I had occasion to check back on my year-end wrap-up article in Style online (here’s a link in case you missed it below) and was interested to see several comments posted. I was interested at their existence but somewhat dismayed by their content. Here are a few somewhat disheartening excerpts:
“Most of the shows in Richmond are more like the community theater shows in Washington.”
“The things that Richmond theaters consider cutting edge look like old hat in other cities.”
“[O]ne of the distinguishing features of Richmond's theatre scene from that of other, demographically similar communities, is the lack of professionalism in the industry in Richmond… [A]udiences are to be congratulated for opting not to spend large sums of money to see theatre which is less than fully professional.”
One can go too far in generalizing from a few scattered comments. But I think these are worth attention because they are well-written -- not mean or hysterical rants – and seem to be submitted by people who are actually theater fans (why else would they be going to the article online?)
So what is to be made of these comments? On one hand, I can’t help but feel a little personal gratitude in reading them. I get a fair amount of positive feedback on my reviews but, as would be expected, I also get a fair amount of guff (often second hand) when I am critical of a production. What I tell folks who care enough to ask is that if I notice a problem or are less than enamored with something in a production, you can bet there are at least a dozen others in the audience who are thinking the same thing. I can also assure you that there are plenty of theater fans in the audience who are looking at things WAY more critically than I am.
Beyond that, I would take a couple additional insights from these remarks. One is that theater professionals can only benefit from seeing as much theater as possible. I know this is a challenge for those who are working in theater but it’s clear that audiences make comparisons. Theater folks should know what their competition is (both in town and out) and should continue striving to meet or exceed the best work that they see.
I also would encourage the Artistic Directors out there to push for edgier work. If one thing can be learned from last year in Richmond and the success of “Little Dog Laughed” and “Reefer Madness,” it’s that there are audiences out there for more experimental, controversial or challenging material. Plus, there’s the added buzz factor that comes from pushing the envelope.
Finally, there is this comment: “The symphony and opera and ballet would never dare use non-professionals (except for children in the Nutcracker, of course) why is theatre allowed to get away with doing so?”

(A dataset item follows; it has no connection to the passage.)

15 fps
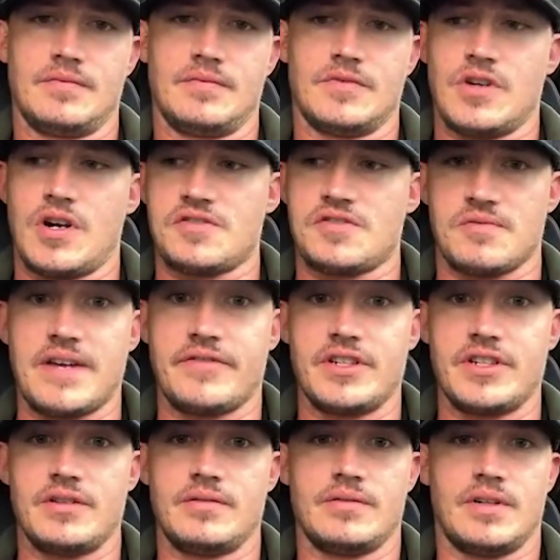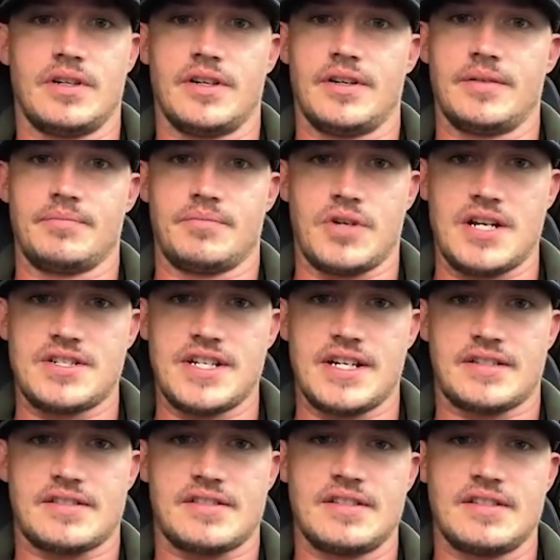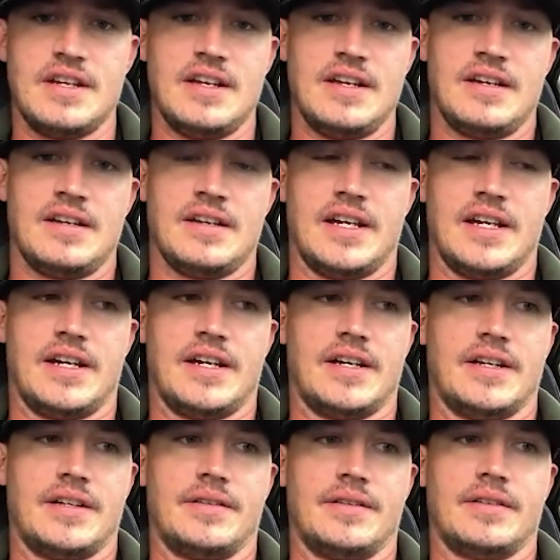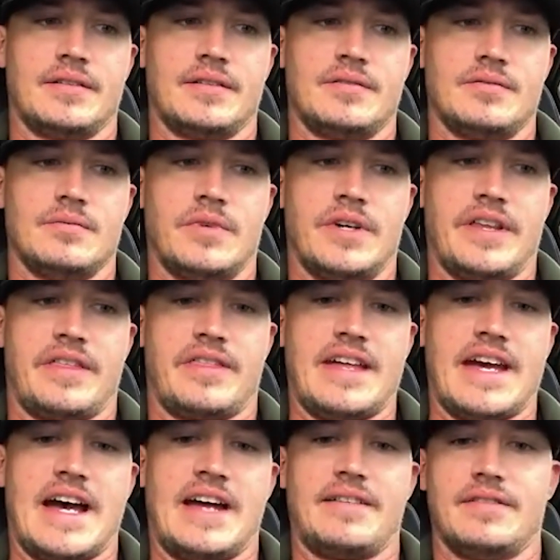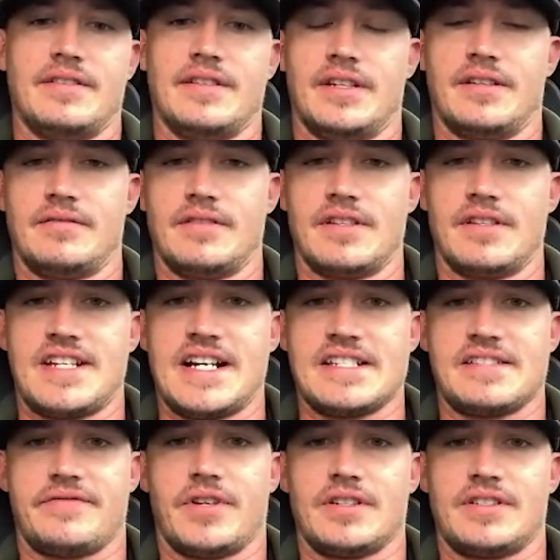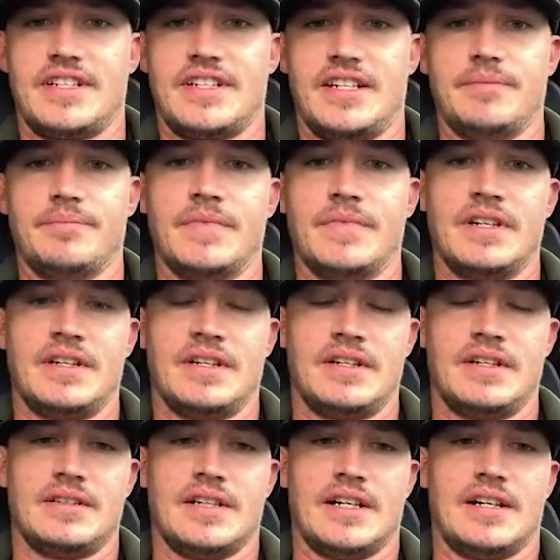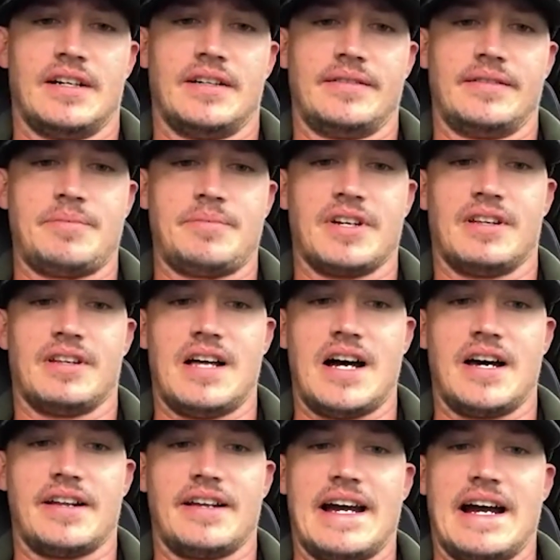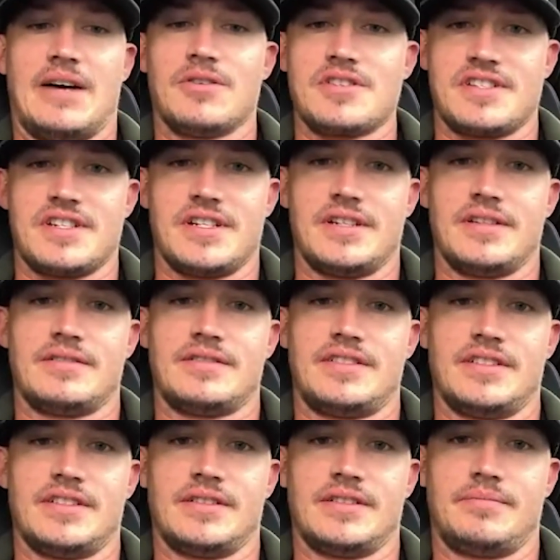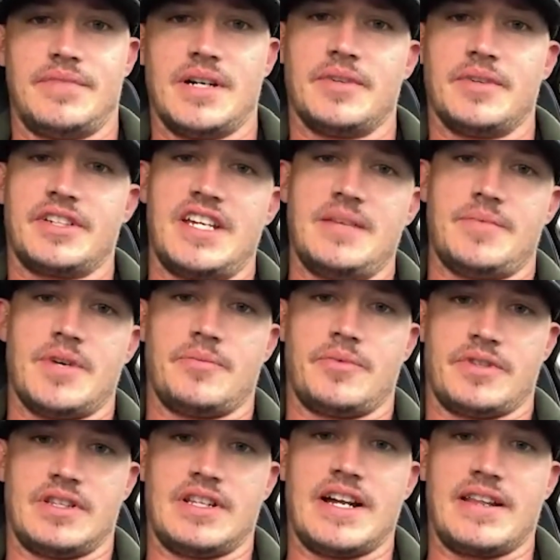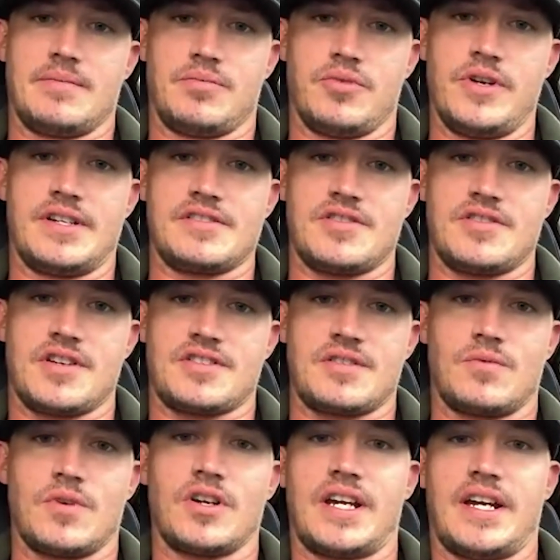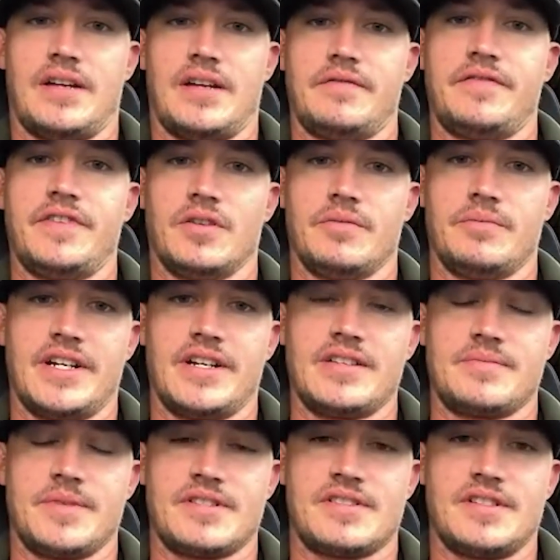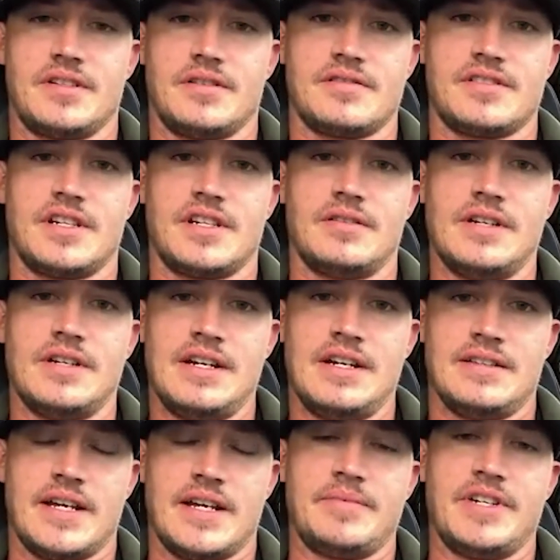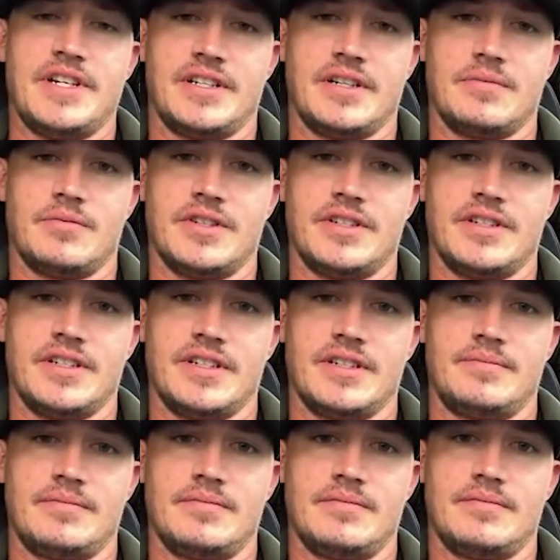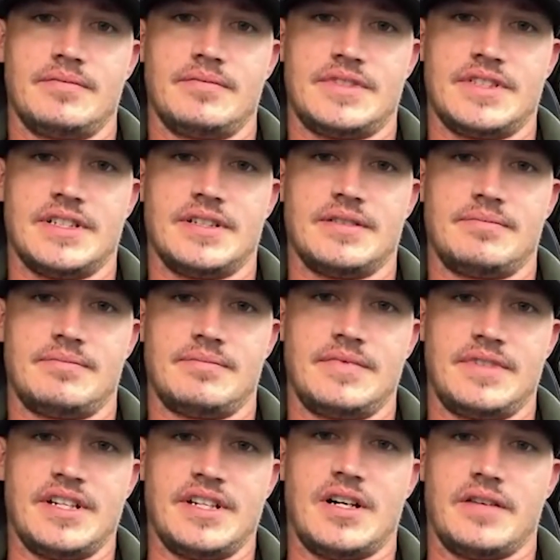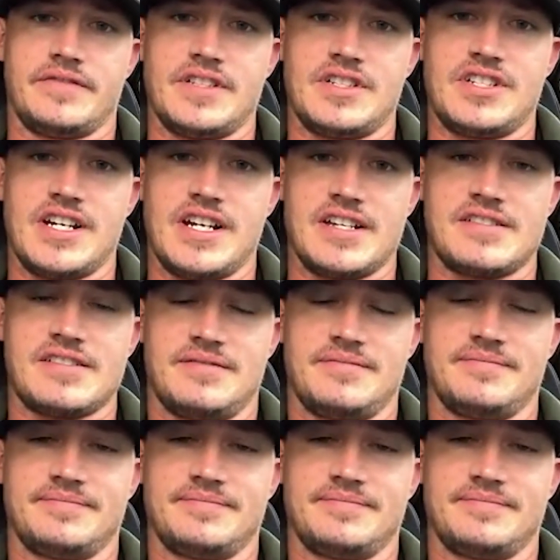gross revenue on projects, and with that the, the size of our team, uh, I put a lot of hours in to be able to keep up with a lot of the pre-construction work and field management still. So that'd be a good one to to get off the chest.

It’s a little befuddling to me that in a “free labor” – that is, non-union – state like Virginia that people would consider non-union actors “non-professional.” (Analogously, I spend most of my time working in Information Technology, even though I don’t belong to an IT union. Am I non-professional?) As I tried to touch on in my wrap-up, I think promoting the significant talents of local actors – whether they have their Equity cards or not – can only help to raise the profile of theater in town.